▶ What the task asks
The records that follow are to be given again exactly, with their pictures omitted.

[[ Data provided, beginning ]]

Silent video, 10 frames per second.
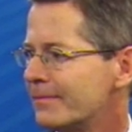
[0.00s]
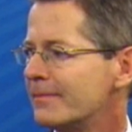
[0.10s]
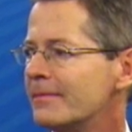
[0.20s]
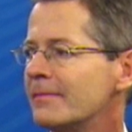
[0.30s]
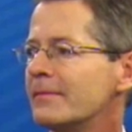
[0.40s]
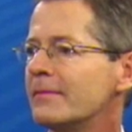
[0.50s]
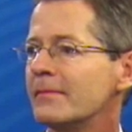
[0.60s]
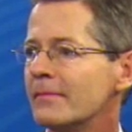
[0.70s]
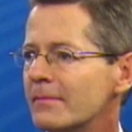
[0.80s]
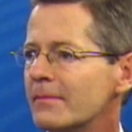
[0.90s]
I mean, the
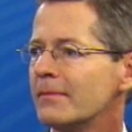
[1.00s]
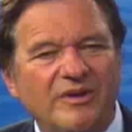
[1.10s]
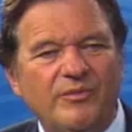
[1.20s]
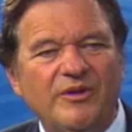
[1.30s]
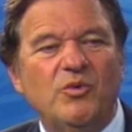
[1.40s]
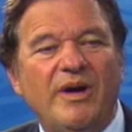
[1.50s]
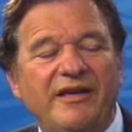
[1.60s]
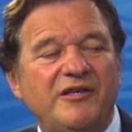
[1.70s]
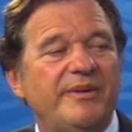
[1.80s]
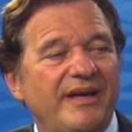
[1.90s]
question is, what do I
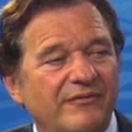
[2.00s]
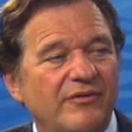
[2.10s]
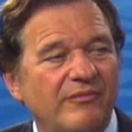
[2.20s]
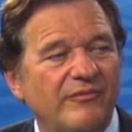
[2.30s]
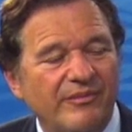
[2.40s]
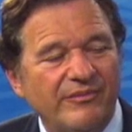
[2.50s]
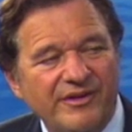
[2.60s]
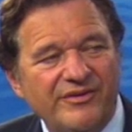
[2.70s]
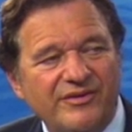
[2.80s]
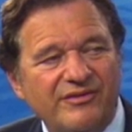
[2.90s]
expect from
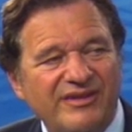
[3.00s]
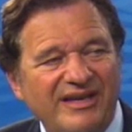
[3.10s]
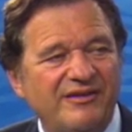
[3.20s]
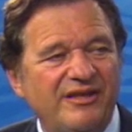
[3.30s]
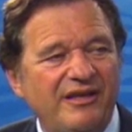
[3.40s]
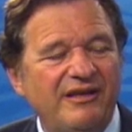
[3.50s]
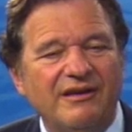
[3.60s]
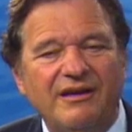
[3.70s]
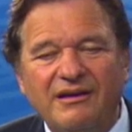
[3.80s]
this technique?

[[ Data provided, end ]]

▶ Expected answer
Silent video, 10 frames per second.
[0.00s]
[0.10s]
[0.20s]
[0.30s]
[0.40s]
[0.50s]
[0.60s]
[0.70s]
[0.80s]
[0.90s]
I mean, the
[1.00s]
[1.10s]
[1.20s]
[1.30s]
[1.40s]
[1.50s]
[1.60s]
[1.70s]
[1.80s]
[1.90s]
question is, what do I
[2.00s]
[2.10s]
[2.20s]
[2.30s]
[2.40s]
[2.50s]
[2.60s]
[2.70s]
[2.80s]
[2.90s]
expect from
[3.00s]
[3.10s]
[3.20s]
[3.30s]
[3.40s]
[3.50s]
[3.60s]
[3.70s]
[3.80s]
this technique?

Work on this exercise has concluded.